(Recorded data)
· · · · ·

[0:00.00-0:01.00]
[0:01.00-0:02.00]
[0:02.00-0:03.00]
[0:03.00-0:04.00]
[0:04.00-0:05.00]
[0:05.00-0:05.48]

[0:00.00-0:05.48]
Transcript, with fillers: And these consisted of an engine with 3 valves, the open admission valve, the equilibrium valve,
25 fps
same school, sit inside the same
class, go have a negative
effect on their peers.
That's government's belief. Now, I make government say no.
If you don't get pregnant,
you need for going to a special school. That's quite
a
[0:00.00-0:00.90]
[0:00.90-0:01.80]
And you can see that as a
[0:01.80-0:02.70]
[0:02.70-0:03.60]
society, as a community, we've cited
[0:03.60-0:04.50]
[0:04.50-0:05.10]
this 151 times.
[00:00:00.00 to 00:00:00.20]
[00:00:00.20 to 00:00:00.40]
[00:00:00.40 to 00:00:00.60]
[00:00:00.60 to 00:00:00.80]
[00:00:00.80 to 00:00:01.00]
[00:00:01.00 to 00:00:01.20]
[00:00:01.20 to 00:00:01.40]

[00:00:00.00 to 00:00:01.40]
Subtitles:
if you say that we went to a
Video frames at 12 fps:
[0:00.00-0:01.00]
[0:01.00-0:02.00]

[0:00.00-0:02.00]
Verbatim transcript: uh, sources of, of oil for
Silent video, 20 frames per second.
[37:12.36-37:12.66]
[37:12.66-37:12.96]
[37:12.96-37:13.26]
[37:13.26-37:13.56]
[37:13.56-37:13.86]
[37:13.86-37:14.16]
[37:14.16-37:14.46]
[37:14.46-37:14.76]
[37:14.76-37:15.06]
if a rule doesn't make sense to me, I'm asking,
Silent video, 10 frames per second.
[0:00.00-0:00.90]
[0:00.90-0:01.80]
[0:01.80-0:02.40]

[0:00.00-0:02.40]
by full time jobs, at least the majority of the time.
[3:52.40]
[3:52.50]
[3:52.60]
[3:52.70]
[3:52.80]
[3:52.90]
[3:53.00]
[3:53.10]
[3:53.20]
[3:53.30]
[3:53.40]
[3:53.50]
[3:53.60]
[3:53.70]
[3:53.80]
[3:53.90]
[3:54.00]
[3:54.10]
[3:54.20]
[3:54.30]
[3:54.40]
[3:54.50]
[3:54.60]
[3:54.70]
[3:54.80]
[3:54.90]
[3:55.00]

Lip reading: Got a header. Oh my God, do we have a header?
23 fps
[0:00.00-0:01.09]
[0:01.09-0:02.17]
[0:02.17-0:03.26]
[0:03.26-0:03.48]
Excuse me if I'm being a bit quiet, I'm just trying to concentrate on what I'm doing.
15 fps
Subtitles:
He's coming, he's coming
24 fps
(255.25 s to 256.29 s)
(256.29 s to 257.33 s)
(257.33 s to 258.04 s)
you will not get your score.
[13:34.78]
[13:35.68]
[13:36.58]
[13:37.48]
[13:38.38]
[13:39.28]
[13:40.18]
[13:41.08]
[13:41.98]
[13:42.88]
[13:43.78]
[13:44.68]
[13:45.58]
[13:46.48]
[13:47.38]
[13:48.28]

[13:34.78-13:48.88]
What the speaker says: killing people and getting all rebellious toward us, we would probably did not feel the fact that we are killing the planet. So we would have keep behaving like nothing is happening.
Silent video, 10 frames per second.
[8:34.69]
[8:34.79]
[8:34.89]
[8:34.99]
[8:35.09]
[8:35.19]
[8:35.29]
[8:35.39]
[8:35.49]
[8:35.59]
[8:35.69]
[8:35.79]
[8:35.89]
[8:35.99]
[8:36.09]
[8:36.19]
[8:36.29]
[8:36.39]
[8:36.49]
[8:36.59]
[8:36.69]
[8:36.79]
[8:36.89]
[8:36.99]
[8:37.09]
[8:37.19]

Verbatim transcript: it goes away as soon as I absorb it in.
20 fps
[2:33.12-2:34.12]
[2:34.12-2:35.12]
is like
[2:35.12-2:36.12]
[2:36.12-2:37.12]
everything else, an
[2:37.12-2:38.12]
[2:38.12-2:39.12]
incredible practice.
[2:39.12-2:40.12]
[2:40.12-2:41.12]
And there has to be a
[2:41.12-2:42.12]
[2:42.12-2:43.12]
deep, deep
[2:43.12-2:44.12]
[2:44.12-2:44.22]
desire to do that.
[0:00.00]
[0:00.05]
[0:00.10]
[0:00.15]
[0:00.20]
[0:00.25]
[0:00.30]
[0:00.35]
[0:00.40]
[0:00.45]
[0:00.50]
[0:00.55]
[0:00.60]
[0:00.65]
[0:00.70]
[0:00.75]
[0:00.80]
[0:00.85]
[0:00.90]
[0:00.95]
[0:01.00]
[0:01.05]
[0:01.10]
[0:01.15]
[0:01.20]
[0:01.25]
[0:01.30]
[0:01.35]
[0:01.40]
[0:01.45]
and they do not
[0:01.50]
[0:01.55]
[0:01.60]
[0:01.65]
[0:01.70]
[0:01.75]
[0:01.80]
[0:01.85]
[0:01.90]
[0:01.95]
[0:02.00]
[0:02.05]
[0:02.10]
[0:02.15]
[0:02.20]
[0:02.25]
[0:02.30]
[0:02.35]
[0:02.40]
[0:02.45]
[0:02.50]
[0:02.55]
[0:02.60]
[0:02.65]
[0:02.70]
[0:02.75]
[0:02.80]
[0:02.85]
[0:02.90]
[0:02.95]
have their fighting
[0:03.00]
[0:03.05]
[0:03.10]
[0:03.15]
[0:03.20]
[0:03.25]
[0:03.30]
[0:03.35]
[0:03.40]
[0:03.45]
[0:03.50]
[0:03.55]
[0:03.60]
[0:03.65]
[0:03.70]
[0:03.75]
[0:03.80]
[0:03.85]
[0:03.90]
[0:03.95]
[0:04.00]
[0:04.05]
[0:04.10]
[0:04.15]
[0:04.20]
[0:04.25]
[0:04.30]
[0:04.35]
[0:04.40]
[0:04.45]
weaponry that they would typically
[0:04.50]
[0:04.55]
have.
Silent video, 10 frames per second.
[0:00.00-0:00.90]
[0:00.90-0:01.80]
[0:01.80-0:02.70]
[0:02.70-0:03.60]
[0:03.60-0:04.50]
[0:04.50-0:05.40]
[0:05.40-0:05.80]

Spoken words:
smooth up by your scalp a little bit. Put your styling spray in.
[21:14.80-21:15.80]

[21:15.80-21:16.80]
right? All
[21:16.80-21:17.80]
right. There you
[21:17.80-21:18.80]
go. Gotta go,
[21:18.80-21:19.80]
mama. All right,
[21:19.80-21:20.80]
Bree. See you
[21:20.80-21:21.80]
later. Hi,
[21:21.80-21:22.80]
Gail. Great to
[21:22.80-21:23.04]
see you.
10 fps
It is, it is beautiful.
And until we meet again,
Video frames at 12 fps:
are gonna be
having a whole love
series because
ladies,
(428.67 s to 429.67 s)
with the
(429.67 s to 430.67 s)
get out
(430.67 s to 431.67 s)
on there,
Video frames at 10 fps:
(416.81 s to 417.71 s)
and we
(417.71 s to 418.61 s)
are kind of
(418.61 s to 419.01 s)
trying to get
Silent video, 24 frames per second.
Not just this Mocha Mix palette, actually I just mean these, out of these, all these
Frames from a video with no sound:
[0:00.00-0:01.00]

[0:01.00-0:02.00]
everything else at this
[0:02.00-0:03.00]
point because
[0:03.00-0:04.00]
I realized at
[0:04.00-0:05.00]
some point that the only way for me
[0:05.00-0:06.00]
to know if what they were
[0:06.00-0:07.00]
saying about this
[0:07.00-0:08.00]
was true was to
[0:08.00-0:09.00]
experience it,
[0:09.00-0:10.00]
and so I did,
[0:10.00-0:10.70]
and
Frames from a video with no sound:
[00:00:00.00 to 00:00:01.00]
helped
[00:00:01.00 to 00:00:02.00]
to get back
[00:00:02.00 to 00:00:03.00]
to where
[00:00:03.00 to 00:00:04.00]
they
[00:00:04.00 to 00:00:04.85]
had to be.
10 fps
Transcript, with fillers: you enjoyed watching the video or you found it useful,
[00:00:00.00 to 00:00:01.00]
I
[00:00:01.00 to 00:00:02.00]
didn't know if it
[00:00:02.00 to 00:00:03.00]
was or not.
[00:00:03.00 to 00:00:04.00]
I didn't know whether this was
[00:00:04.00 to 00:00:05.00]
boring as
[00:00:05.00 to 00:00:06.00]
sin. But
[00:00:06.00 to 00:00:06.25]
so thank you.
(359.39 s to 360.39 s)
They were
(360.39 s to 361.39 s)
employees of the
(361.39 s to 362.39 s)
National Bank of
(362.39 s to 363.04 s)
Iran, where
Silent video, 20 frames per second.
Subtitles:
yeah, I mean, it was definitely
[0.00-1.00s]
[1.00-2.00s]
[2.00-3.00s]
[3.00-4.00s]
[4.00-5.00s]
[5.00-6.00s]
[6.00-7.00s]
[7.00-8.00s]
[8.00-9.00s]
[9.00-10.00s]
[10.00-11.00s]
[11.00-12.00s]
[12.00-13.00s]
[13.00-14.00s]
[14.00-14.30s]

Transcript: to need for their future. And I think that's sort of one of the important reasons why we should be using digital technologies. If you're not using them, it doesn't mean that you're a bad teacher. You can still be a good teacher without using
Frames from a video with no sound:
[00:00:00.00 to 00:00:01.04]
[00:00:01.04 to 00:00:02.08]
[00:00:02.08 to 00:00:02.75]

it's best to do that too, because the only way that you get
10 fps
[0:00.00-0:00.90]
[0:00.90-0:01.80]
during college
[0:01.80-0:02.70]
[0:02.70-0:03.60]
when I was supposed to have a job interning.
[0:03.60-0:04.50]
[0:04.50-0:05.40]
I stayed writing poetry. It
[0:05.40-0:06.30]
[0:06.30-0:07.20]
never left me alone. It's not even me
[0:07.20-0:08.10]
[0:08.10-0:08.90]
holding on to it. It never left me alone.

· · · · ·

In the data above, count the lines where the word "Verbatim" appears; reply with the number only.

§ **Solution**: 2